Segment Open
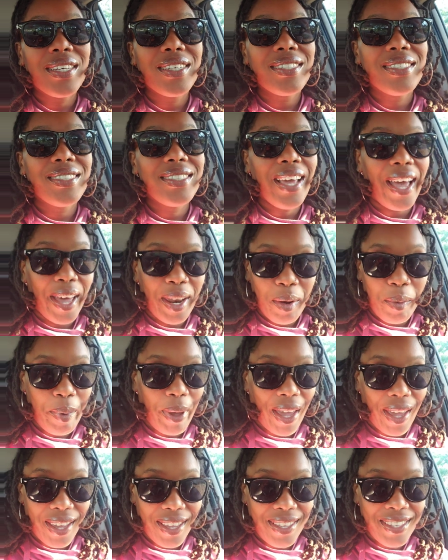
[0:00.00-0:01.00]

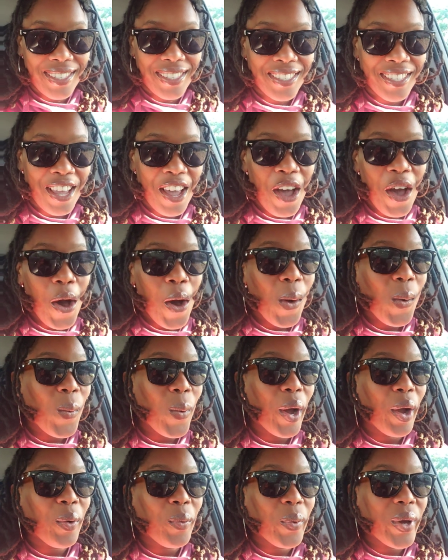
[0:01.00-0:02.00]
database
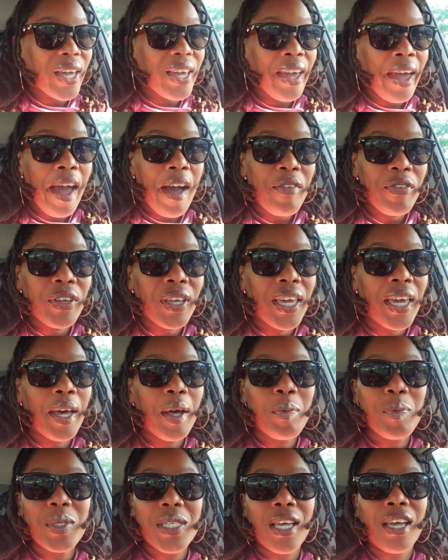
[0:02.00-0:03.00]
where we have
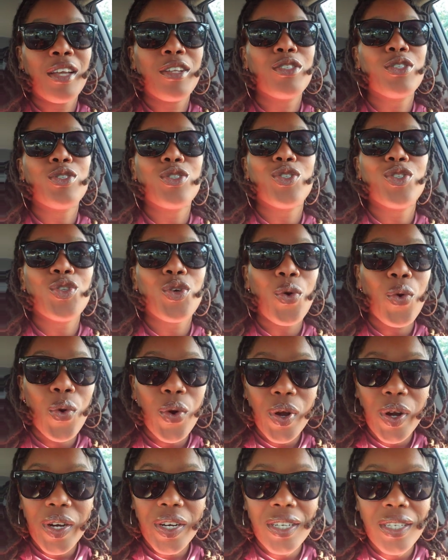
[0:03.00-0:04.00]
kept and
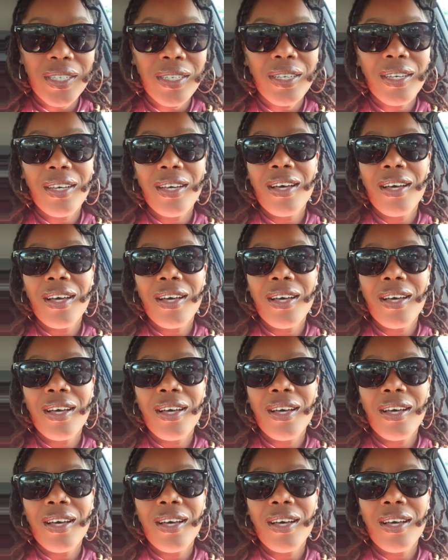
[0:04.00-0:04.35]
stored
Segment Closed
### PROBLEM TO WORK ON
Keep the pictures out of your copy. Copy only the lines from the line that holds "[0:01.00-0:02.00]" through the last line of the listing above, both included.

### SOLUTION TO THIS PROBLEM
[0:01.00-0:02.00]
database
[0:02.00-0:03.00]
where we have
[0:03.00-0:04.00]
kept and
[0:04.00-0:04.35]
stored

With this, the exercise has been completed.